During my time at GCA I have been very impressed with the caliber of the team and the opportunities for the company going forward, said David Lopez, President of Global Cash Access. I believe it is an exciting time for GCA and I look forward to working with the team to deliver innovative products to our customers and value to our shareholders.
Mr. Lopez has been President of GCA since June 1, 2012. He has extensive background in the gaming industry, joining GCA from his previous position of Chief Operating Officer for Shuffle Master, Inc. Mr. Lopez spent the past 14 years with Shuffle Master, holding various positions within the organization, as well as serving as a member of its Board of Directors.
Cautionary Note Regarding Forward-Looking Statements
This press release contains forward-looking statements within the safe harbor provisions of the Private Securities Litigation Reform Act of 1995. All statements included in this press release, other than statements that are purely historical, are forward-looking statements. Words such as going forward, believes, intends, expects, forecasts, anticipate, plan, seek, estimate and similar expressions also identify forward-looking statements. Forward-looking statements in this press release include, without limitation our belief that the upcoming succession of our Chief Executive Officer will be seamless.
These forward-looking statements are subject to risks and uncertainties that could cause actual results to differ materially from those projected or assumed. If any of these assumptions prove to be incorrect, the results contemplated by the forward-looking statements regarding our future results of operations are unlikely to be realized.
The forward-looking statements in this press release are subject to additional risks and uncertainties set forth under the heading Risk Factors and Managements Discussion and Analysis of Financial Condition and Results of Operations in our filings with the Securities and Exchange Commission, including, without limitation, our Annual Report filed on Form 10-K on March 12, 2012, and are based on information available to us on the date hereof. We do not intend, and assume no obligation, to update any forward-looking statements. Readers are cautioned not to place undue reliance on forward-looking statements, which speak only as of the date of this press release.

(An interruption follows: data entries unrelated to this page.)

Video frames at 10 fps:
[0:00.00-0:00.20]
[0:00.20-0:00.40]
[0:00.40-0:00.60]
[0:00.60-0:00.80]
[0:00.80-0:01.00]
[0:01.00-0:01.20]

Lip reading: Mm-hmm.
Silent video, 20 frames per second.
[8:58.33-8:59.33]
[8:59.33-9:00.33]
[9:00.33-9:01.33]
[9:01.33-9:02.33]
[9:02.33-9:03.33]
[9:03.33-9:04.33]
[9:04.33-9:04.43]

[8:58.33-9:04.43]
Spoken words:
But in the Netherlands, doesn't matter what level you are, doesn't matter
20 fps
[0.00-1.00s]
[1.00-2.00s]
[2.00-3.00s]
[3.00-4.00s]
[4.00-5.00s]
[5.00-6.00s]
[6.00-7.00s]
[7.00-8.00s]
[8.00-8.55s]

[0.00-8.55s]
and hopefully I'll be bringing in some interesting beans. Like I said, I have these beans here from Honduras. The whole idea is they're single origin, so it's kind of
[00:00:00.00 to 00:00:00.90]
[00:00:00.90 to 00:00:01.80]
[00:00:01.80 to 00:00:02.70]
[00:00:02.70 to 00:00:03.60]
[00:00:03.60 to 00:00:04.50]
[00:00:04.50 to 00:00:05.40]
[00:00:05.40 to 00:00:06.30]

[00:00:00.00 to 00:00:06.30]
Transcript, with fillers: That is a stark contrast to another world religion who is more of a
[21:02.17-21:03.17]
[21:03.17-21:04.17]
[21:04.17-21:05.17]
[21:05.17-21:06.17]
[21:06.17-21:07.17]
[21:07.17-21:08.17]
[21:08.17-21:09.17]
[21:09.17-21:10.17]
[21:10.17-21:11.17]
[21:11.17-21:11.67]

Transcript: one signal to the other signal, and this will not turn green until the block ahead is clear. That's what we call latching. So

About Global Cash Access Holdings, Inc.
Las Vegas-based Global Cash Access, Inc. (GCA), a wholly owned subsidiary of Global Cash Access Holdings, Inc., is a leading provider of cash access products and related services to over 1,000 casinos and other gaming properties in the United States, Europe, Canada, the Caribbean, Central America and Asia. GCAs products and services provide gaming patrons access to cash through a variety of methods, including ATM cash withdrawals, point-of-sale debit card transactions, credit card transactions, check verification and warranty services, and Western Union money transfers. Through Western Money Systems, a wholly owned subsidiary, GCA is a leading manufacturer and distributor of cash handling devices and related software. GCA also provides products and services that improve credit decision-making, automate cashier operations and enhance patron marketing activities for gaming establishments. With its proprietary database of gaming patron credit history and transaction data on millions of gaming patrons worldwide, GCA is recognized for successfully developing and deploying technological innovations that increase client profitability, operational efficiency and customer loyalty. More information is available at GCAs website at www.gcainc.com.